Frequently asked questions

Which LLM serving engine has the best tokens per second per dollar in 2026?

VLLM offers the best throughput-per-dollar for high-throughput batch workloads, with the v1 engine reaching 2,200+ tokens/sec on H200-class hardware and the broadest quantization format support. TensorRT-LLM wins on per-token latency, not throughput-per-dollar, and locks you to NVIDIA hardware.

Is TensorRT-LLM faster than vLLM?

Yes, for latency. Independent tests put TensorRT-LLM at 20-40% lower per-token latency than vLLM at batch size 1, and NVIDIA reports 5x faster time-to-first-token with KV cache early reuse. The trade-off is significantly higher setup complexity and NVIDIA-only hardware lock-in.

When should you choose SGLang over vLLM?

Choose SGLang for prefix-heavy workloads like RAG and agents, and for structured output (JSON schema, tool calling). Its RadixAttention caches shared prefixes and delivers up to 6.4x throughput improvement on those workloads. For generic high-throughput batch serving, vLLM remains the default.

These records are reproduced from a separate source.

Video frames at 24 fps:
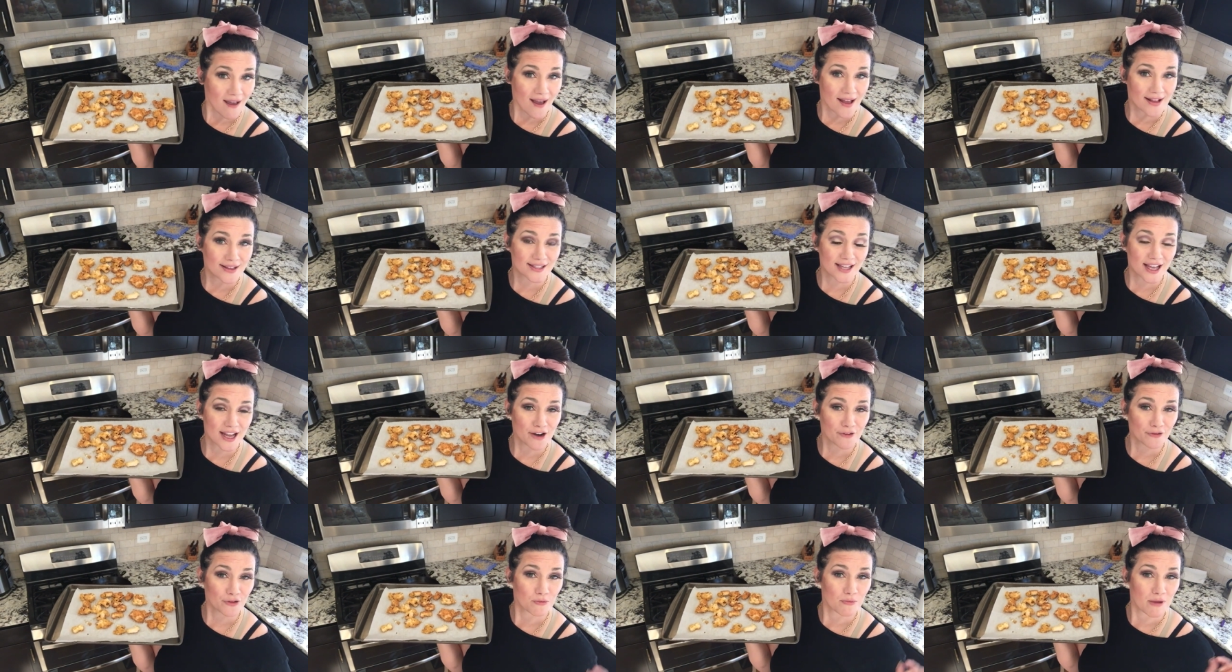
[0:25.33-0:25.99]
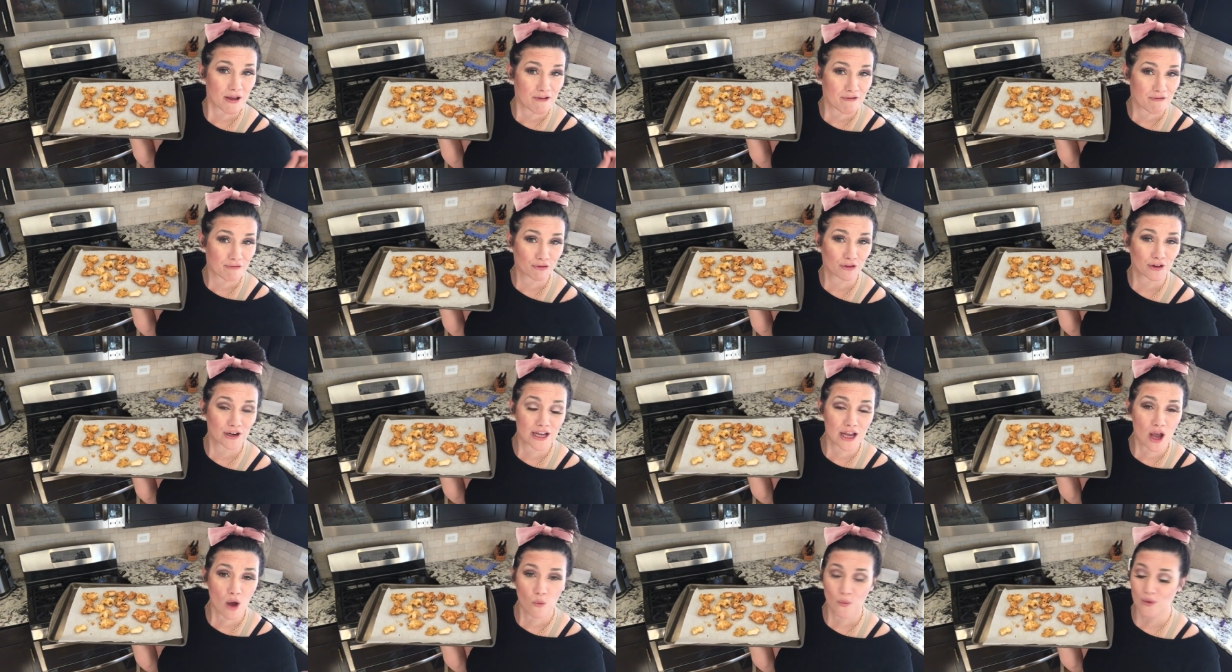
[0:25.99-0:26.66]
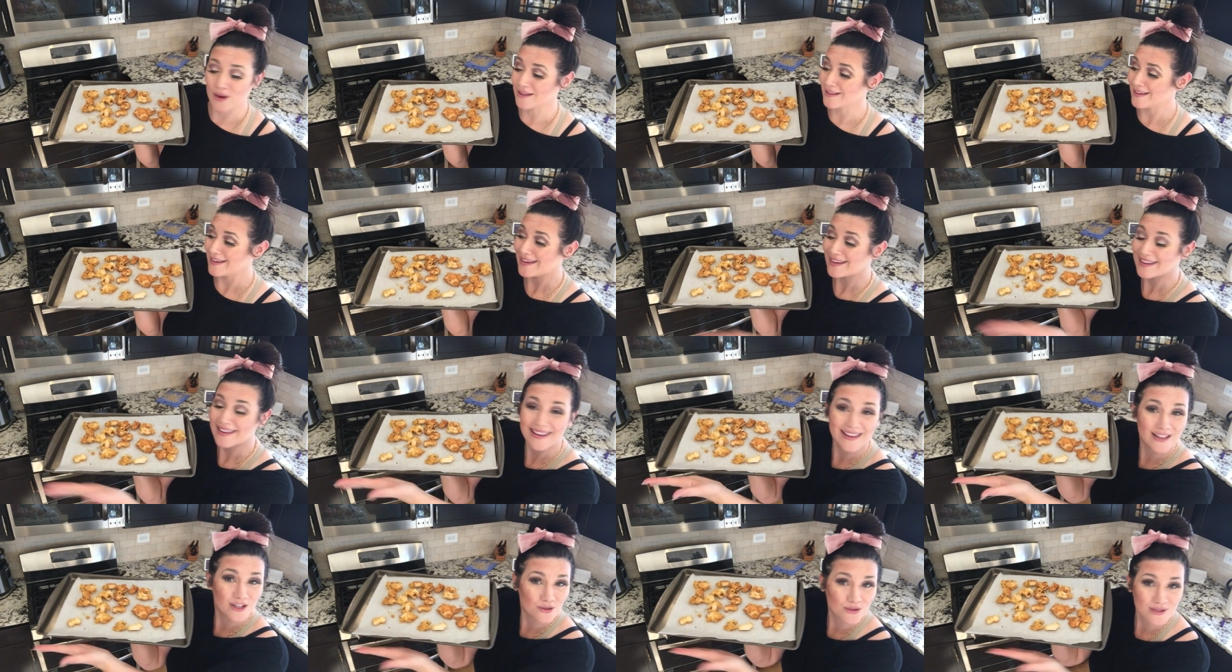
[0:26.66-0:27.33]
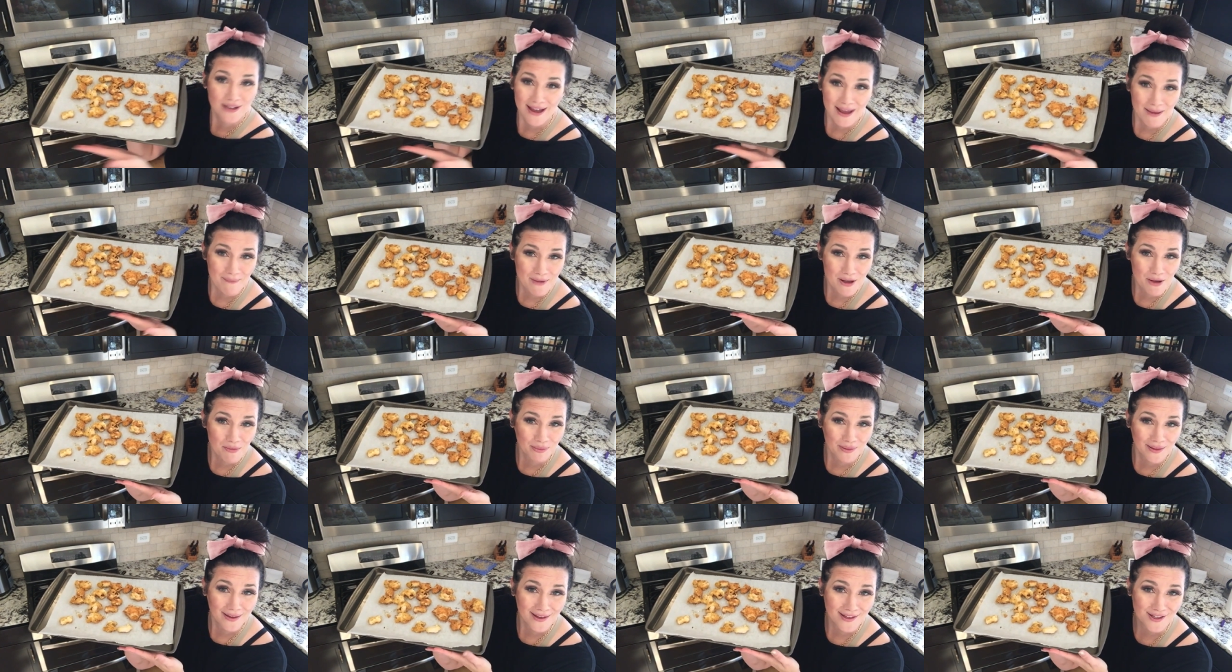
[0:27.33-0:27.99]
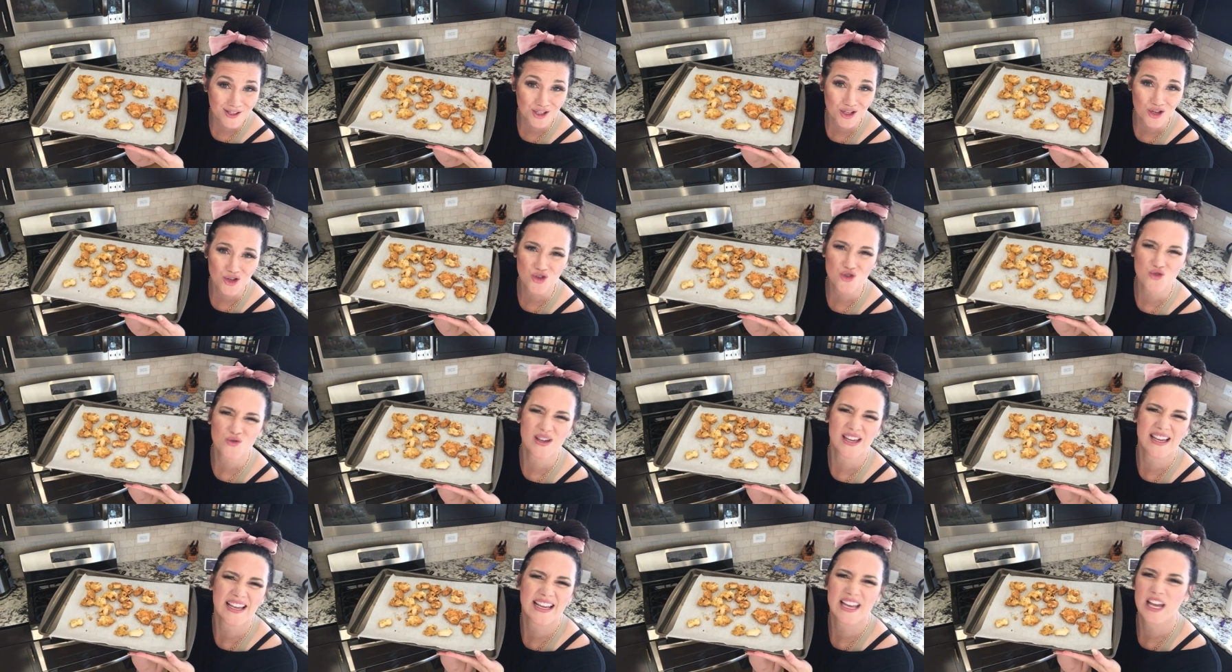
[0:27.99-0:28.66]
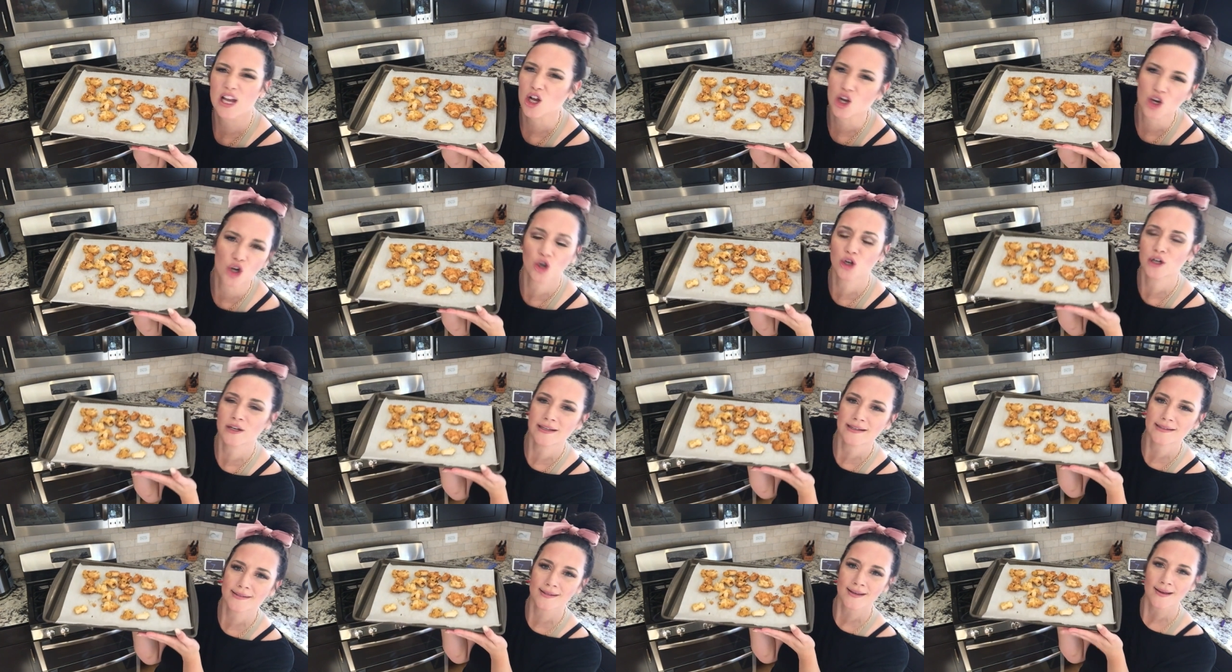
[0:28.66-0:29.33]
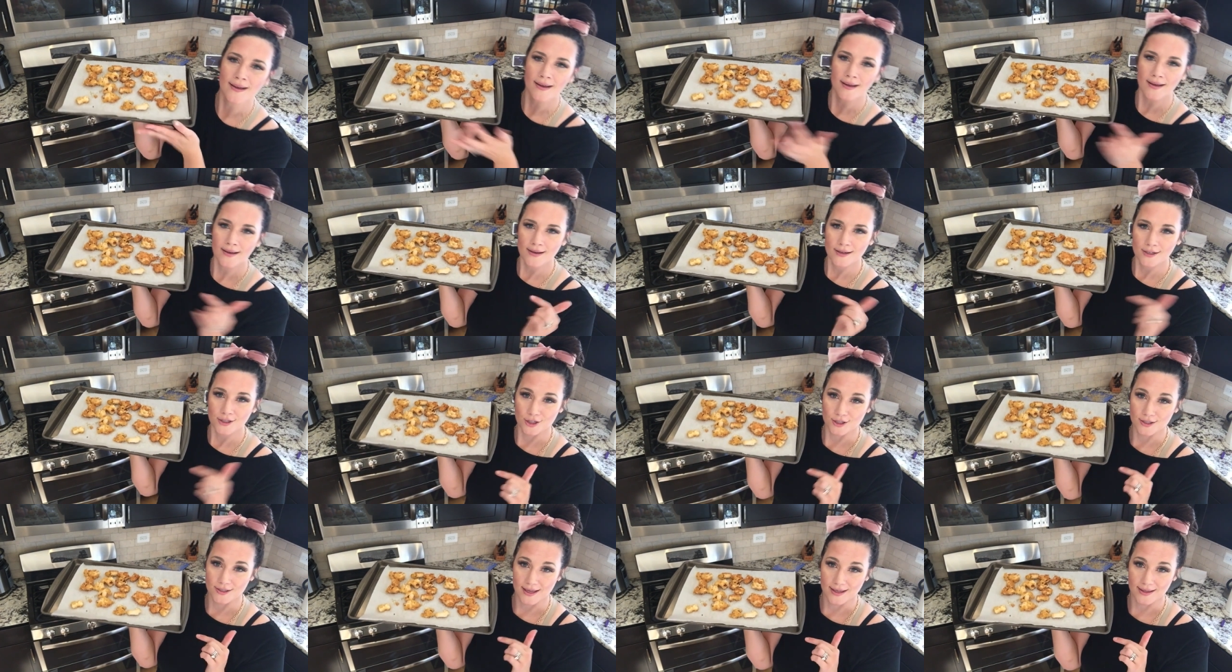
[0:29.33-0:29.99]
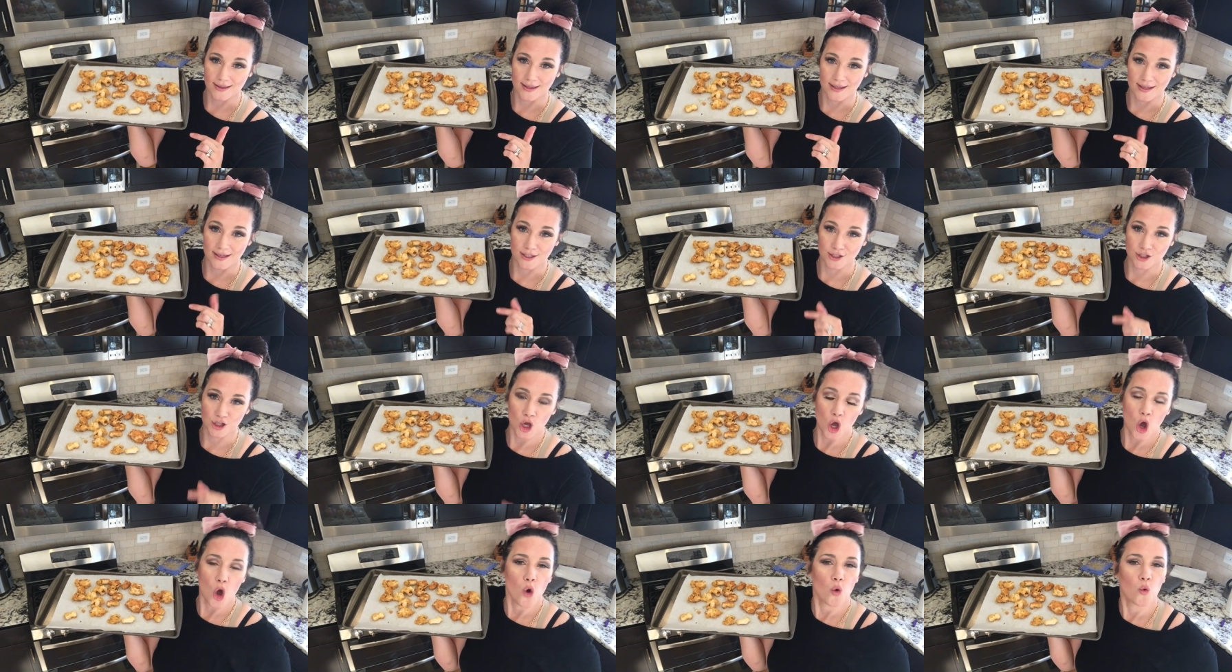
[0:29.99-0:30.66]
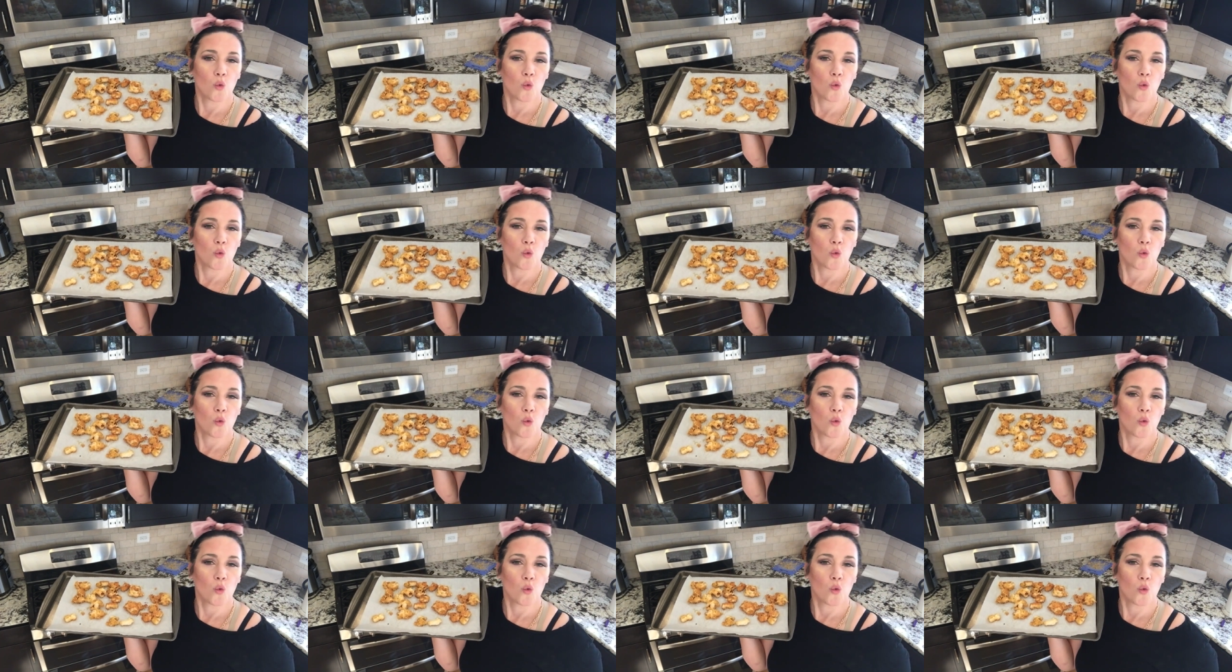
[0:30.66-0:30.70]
and sign up for my free weekly keto diet meal plan so you can get goodies just like these.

Is Hugging Face TGI still supported for production LLM serving?

No. TGI entered maintenance mode in December 2025, and Hugging Face now recommends vLLM or SGLang for new production deployments. Existing TGI deployments should plan a migration.

How do you benchmark LLM serving engines fairly?

Use same-hardware, same-model, same-load-shape methodology: identical GPUs, identical weights, and consistent concurrency and input/output length distributions. Measure TTFT, inter-token latency, and end-to-end latency at p50/p95/p99, then divide tokens/sec by on-demand GPU price to get tokens-per-second-per-dollar.